All I had to do was keep the hose slack, and avoid running into the legs of the liftboat or – God forbid – the conductor. If I perceived that the ship was drifting astern I would knock the ahead throttle a fraction, and take a bit of rudder off, if ahead I would do the same with the astern engine. If I perceived that the ship was drifting down current I would add a bit of rudder and bowthrust. All of these actions were extremely gentle, otherwise I would have to take some counter action once in the required position.

So this was driving at the most basic level. I had been used to more sophisticated systems. Ulstein favoured rudder controls which allowed each to be operated separately and I preferred to keep the rudder on the astern engine amidships to increase the water flow to that propeller and only use the rudder on the ahead engine. And of course, the presence of one or more stern thrusters makes the use of the rudders less essential. And therefore if the ship is fitted with controllable pitch propellers it would be possible to use the main engines just for going ahead and astern.

So what about azimuthing propulsion? I can almost hear you ask. And as a second question, why do so many ships with podded propulsion crash into things. It seems to me, as an observer, that it is thought by mariners that ships with podded propulsion are more difficult to steer, and therefore they tend to use the autopilot or the joystick for doing nearly everything, and then sometimes they forget that they are using the autopilot. Check out the Big Orange XVIII at Ekofisk, a prime example.

Hence, driving a support vessel requires a thorough understanding of the forces to which the ship is being subjected and an understanding of the forces which the ship is capable of exerting.
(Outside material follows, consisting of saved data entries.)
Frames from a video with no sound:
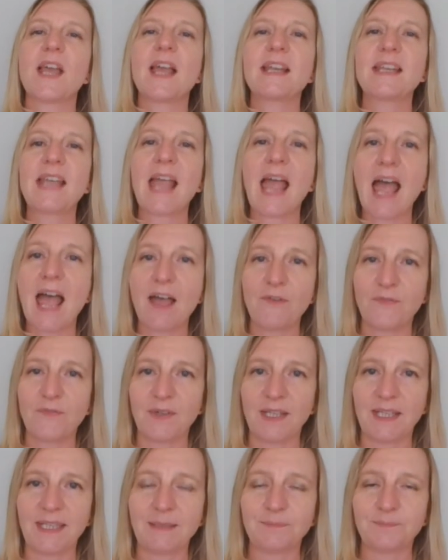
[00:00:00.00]

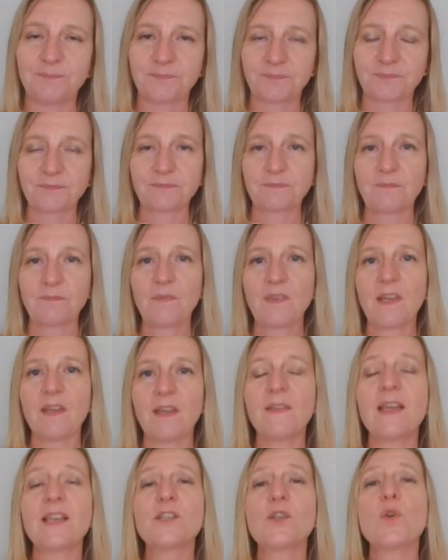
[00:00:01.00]
carefully.
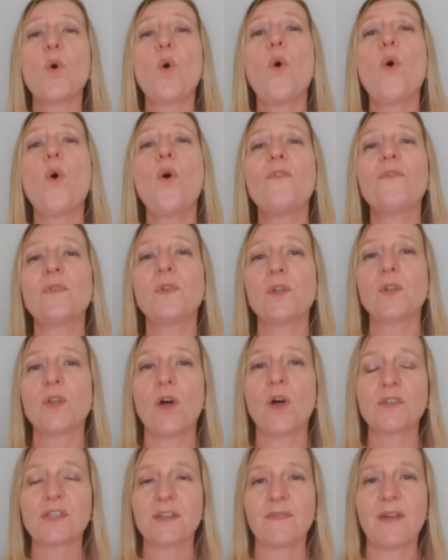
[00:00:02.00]
There's an awful
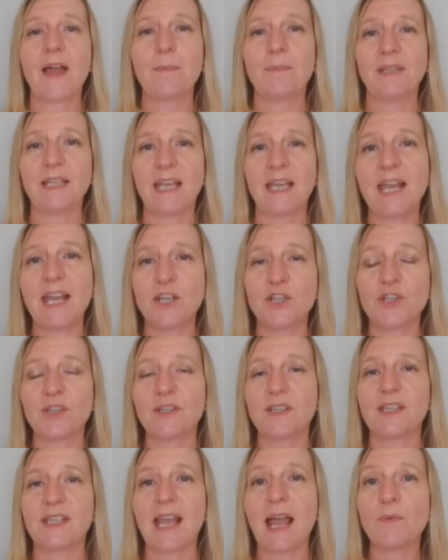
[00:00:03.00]
lot of
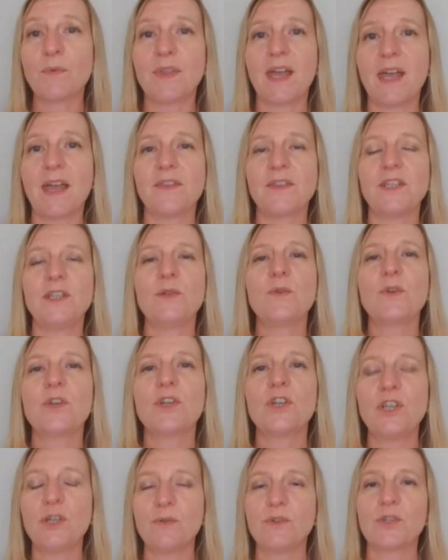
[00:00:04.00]
applications out there that you
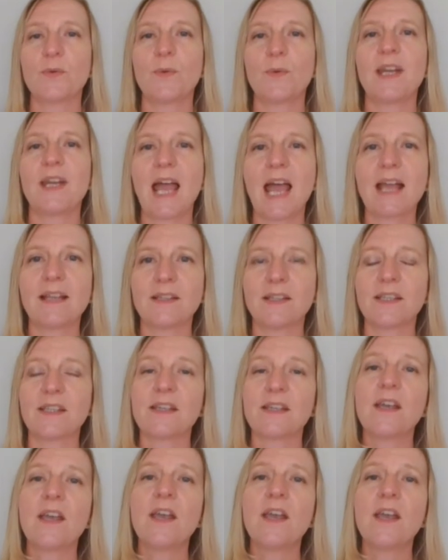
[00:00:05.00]
can use to enhance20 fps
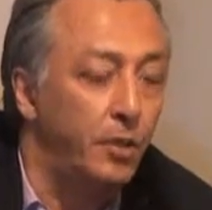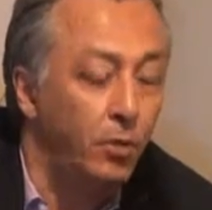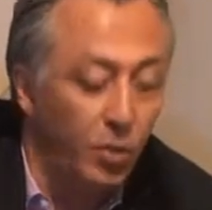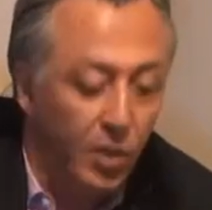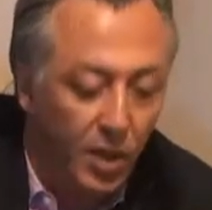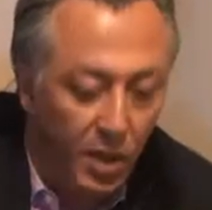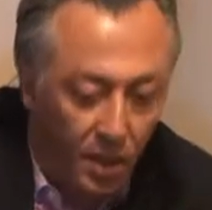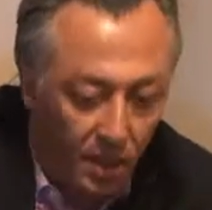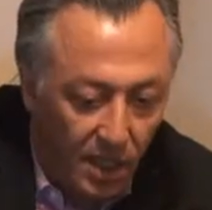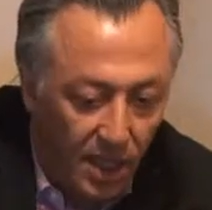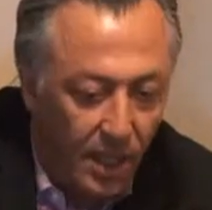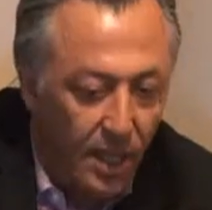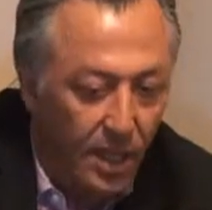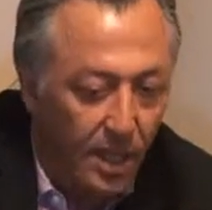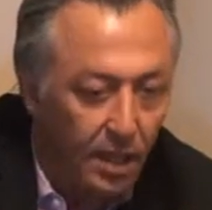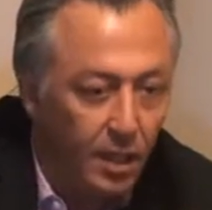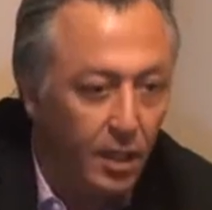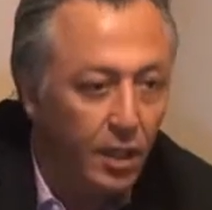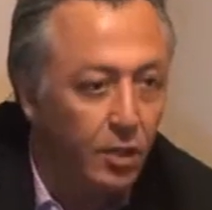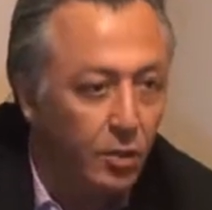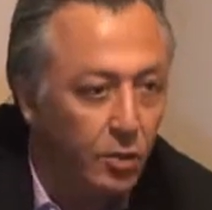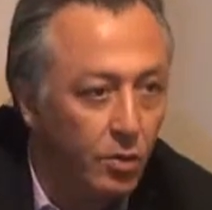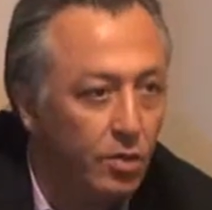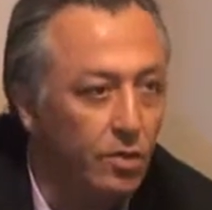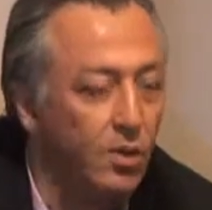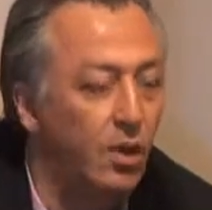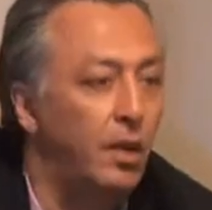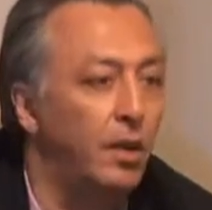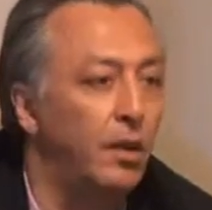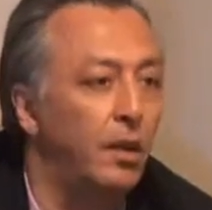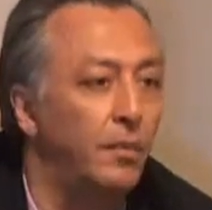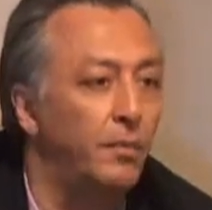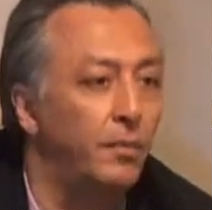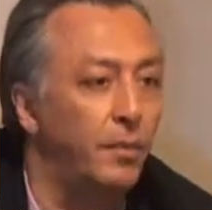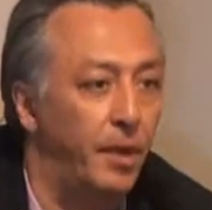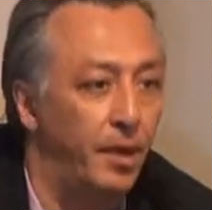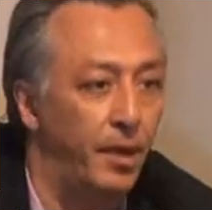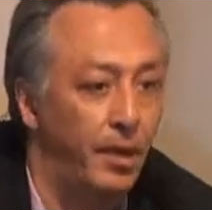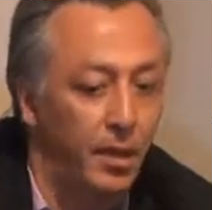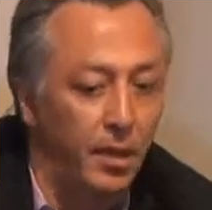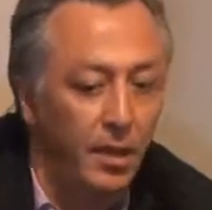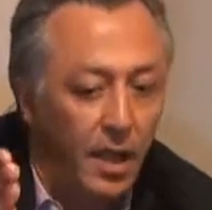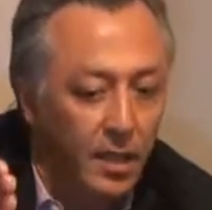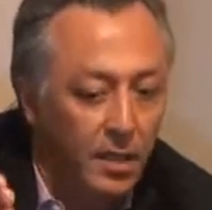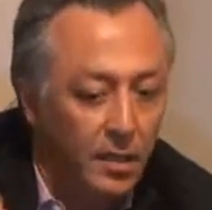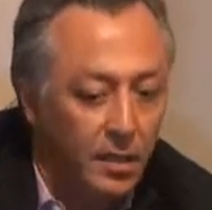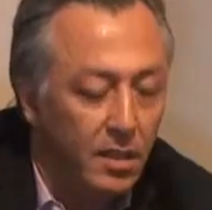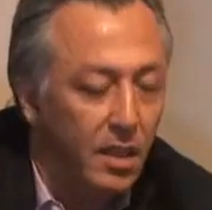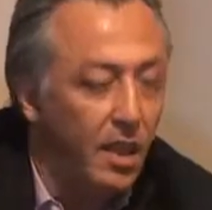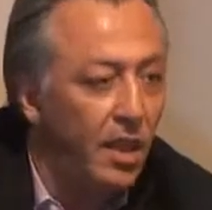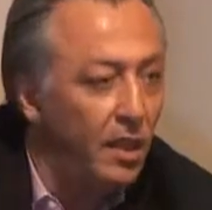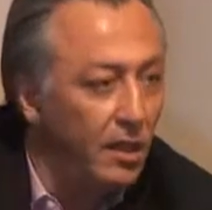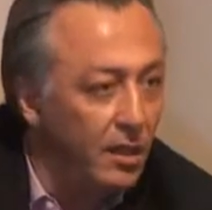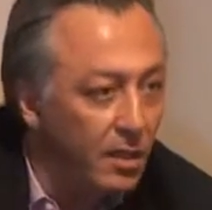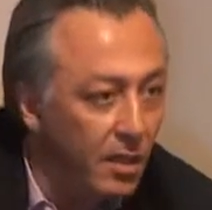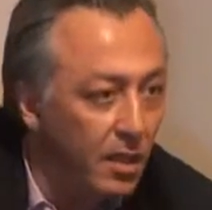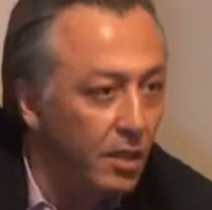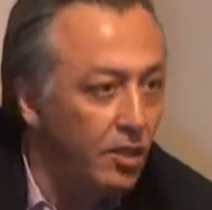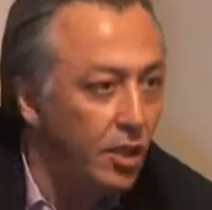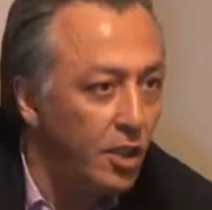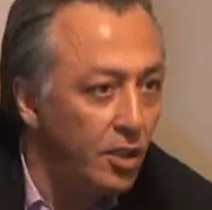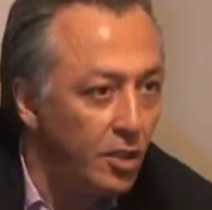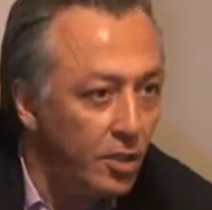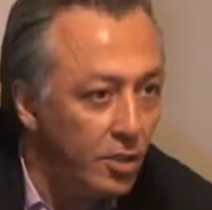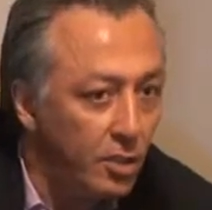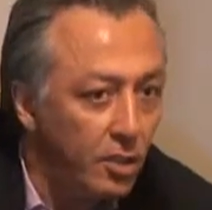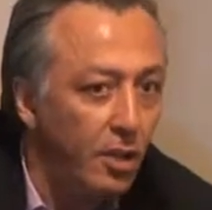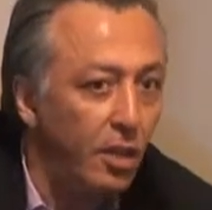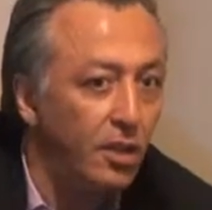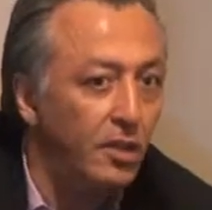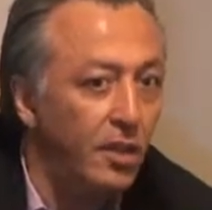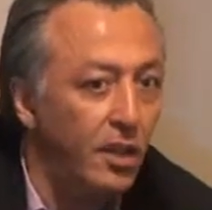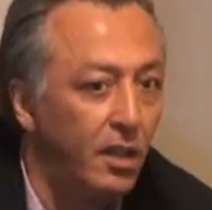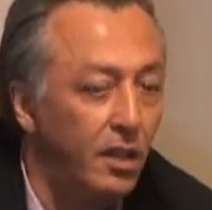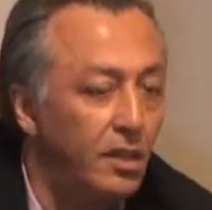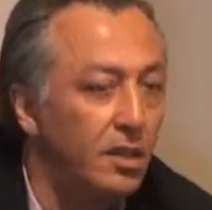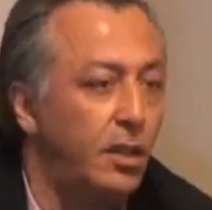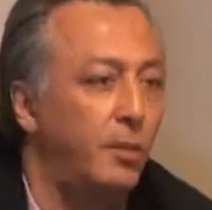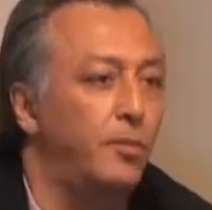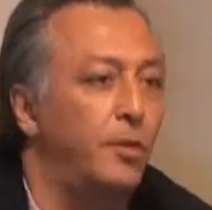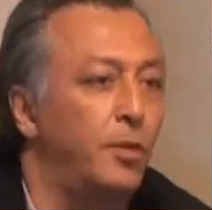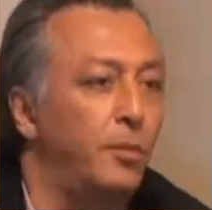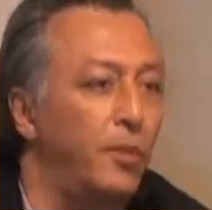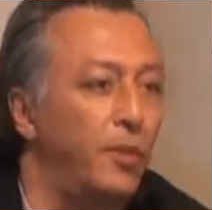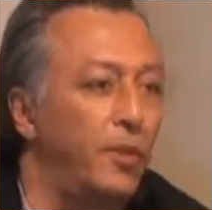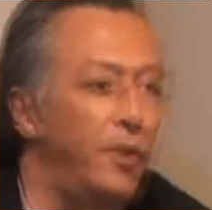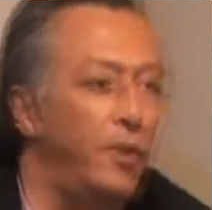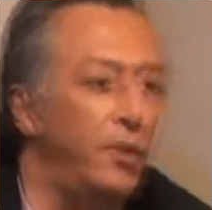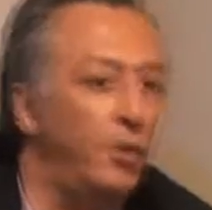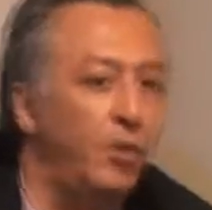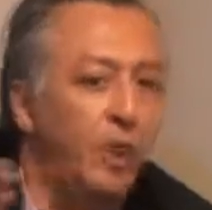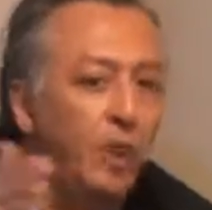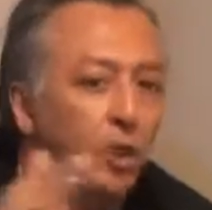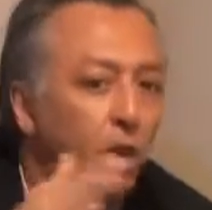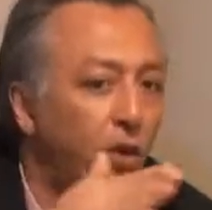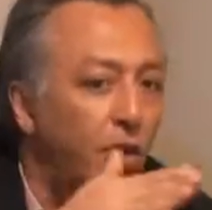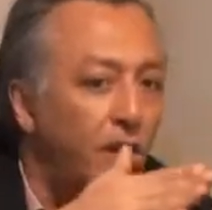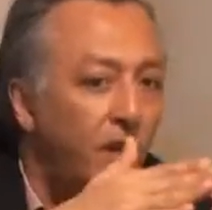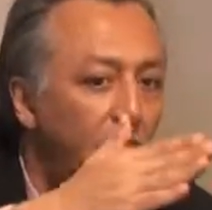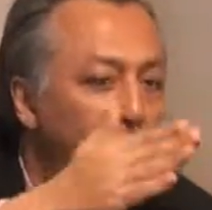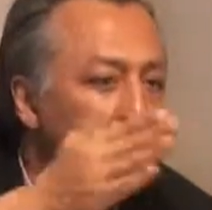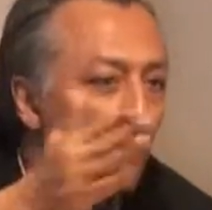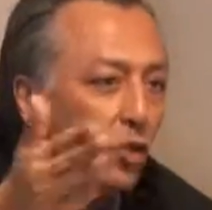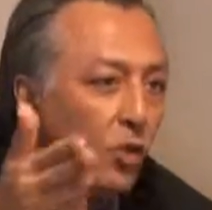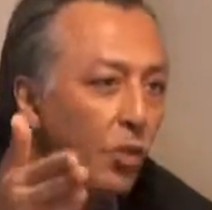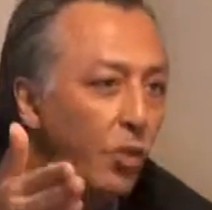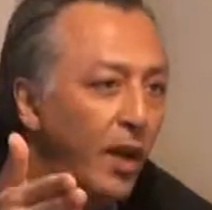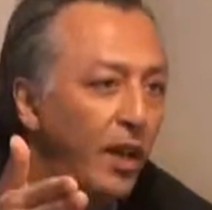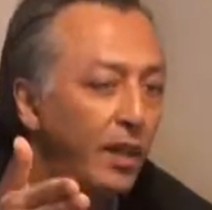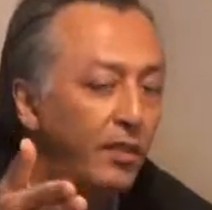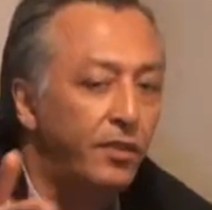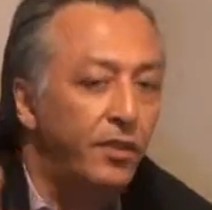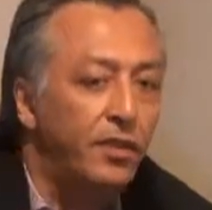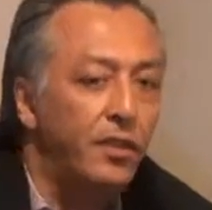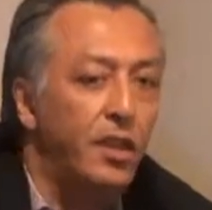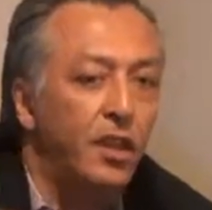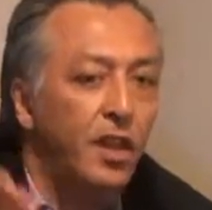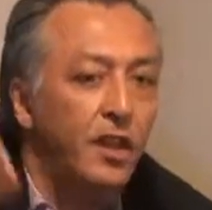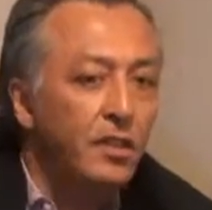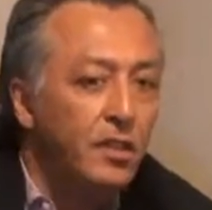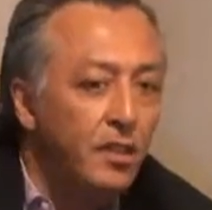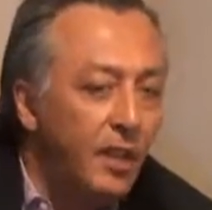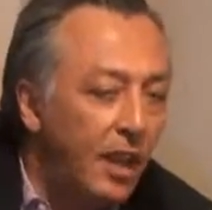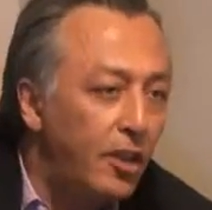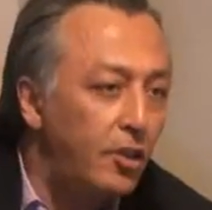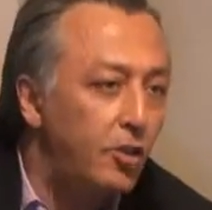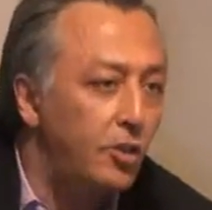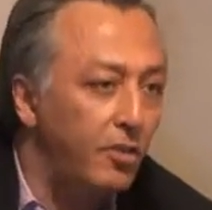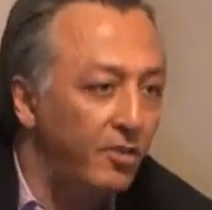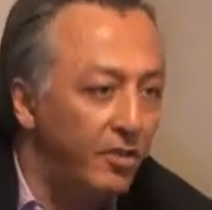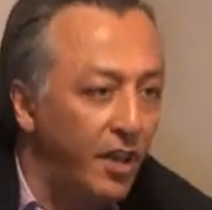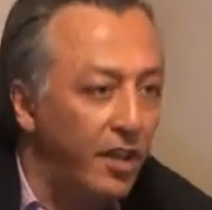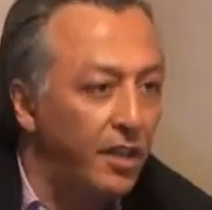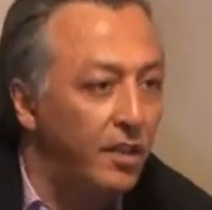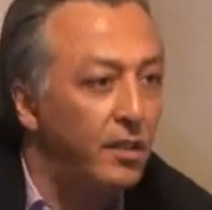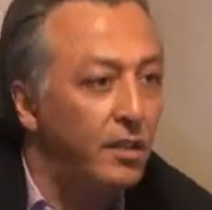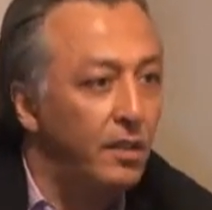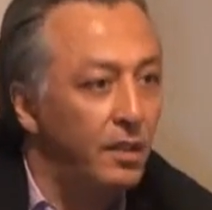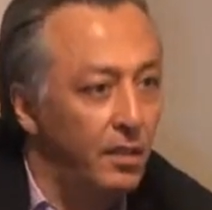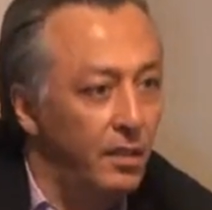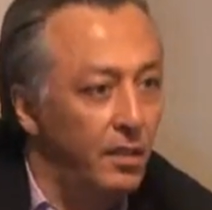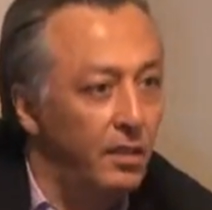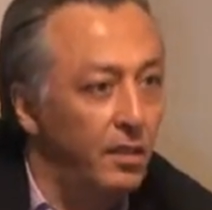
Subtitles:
We really need to stand up and say this is not acceptable. We don't need to wait for the United States to fight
And if you question anyone who pays for simulator time you will find that it is used to exercise emergencies and as a simple teaching aide. No-one is going to give an individual the many hours of practice required to learn to drive as a reflex action. But obviously it can be done, and shipmasters and owners and charterers should bear in mind that their deck officers will all be keen to learn, so let them at it!

Fishing Boats 

If you are following the sales of second hand ships you might note that some offshore vessels are being used in some way to support fishing, and I think fish farming. One of the means by which they could be used is to help moor fish farms way out at sea, where the salmon parasite the sea lice cannot survive. The parasite enjoys the environment provided by the inland fish farms, and threatens the existence of wild salmon, and actually other farmed fish. An outbreak in Chile in 2007 resulted in whole pens of fish dying, and in one case the loss of a whole farm. Hence the Norwegians have initiated new regulations to curb the threat, just at a time when the producers are looking for ways to cash in on the high price of the product. They now have the idea of buying second hand merchant ships, available at bargain prices due to the oversupply in many areas of the market. An article in Bloomberg suggests that they would use container ships, or bulk carriers but surely tankers would be more suitable. It used to be quite common, in the days when tankers used to ballast their cargo tanks, for live fish to been seen swimming around, which to everybody’s surprise, had made it through the turbines of the cargo pumps.